__What needs to be done__: What is needed here is each entry reproduced exactly, without its pictures.

__Available data__:
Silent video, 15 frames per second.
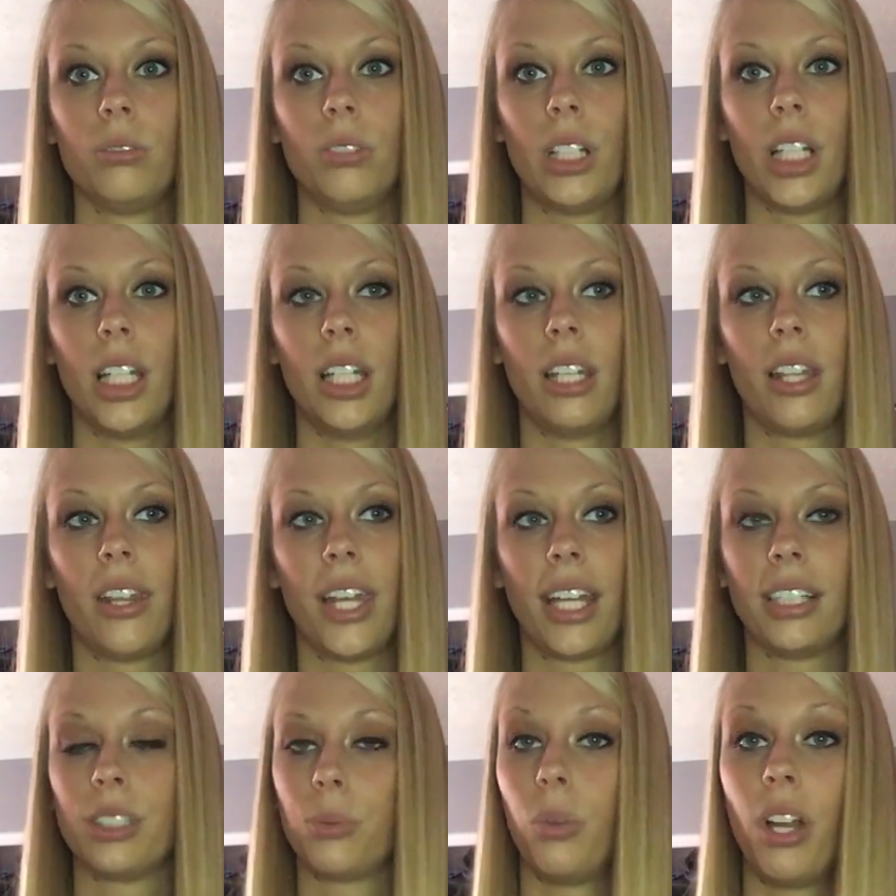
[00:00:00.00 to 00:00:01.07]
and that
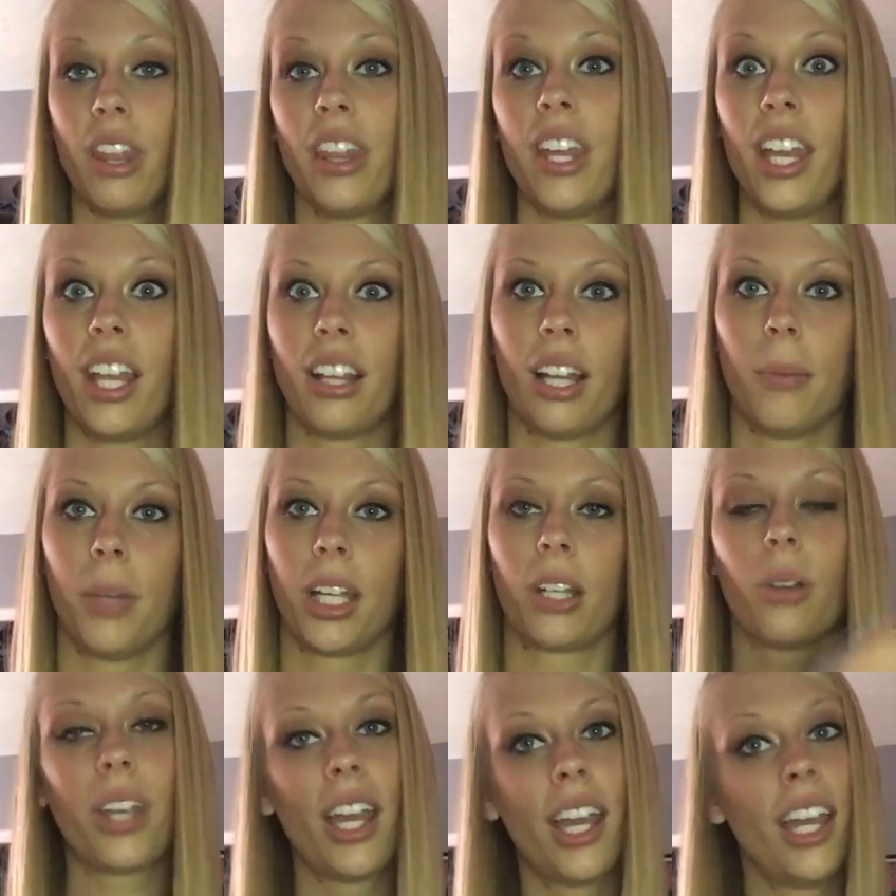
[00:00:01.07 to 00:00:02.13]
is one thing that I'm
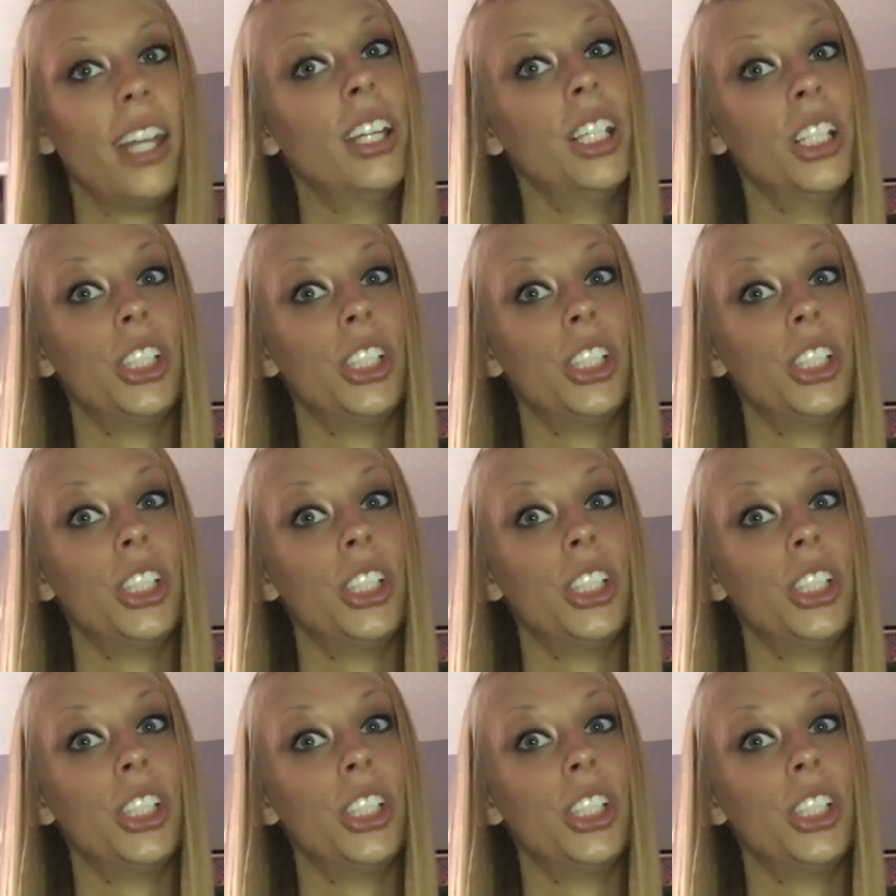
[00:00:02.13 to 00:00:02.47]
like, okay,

__Solution for this task__:
Silent video, 15 frames per second.
[00:00:00.00 to 00:00:01.07]
and that
[00:00:01.07 to 00:00:02.13]
is one thing that I'm
[00:00:02.13 to 00:00:02.47]
like, okay,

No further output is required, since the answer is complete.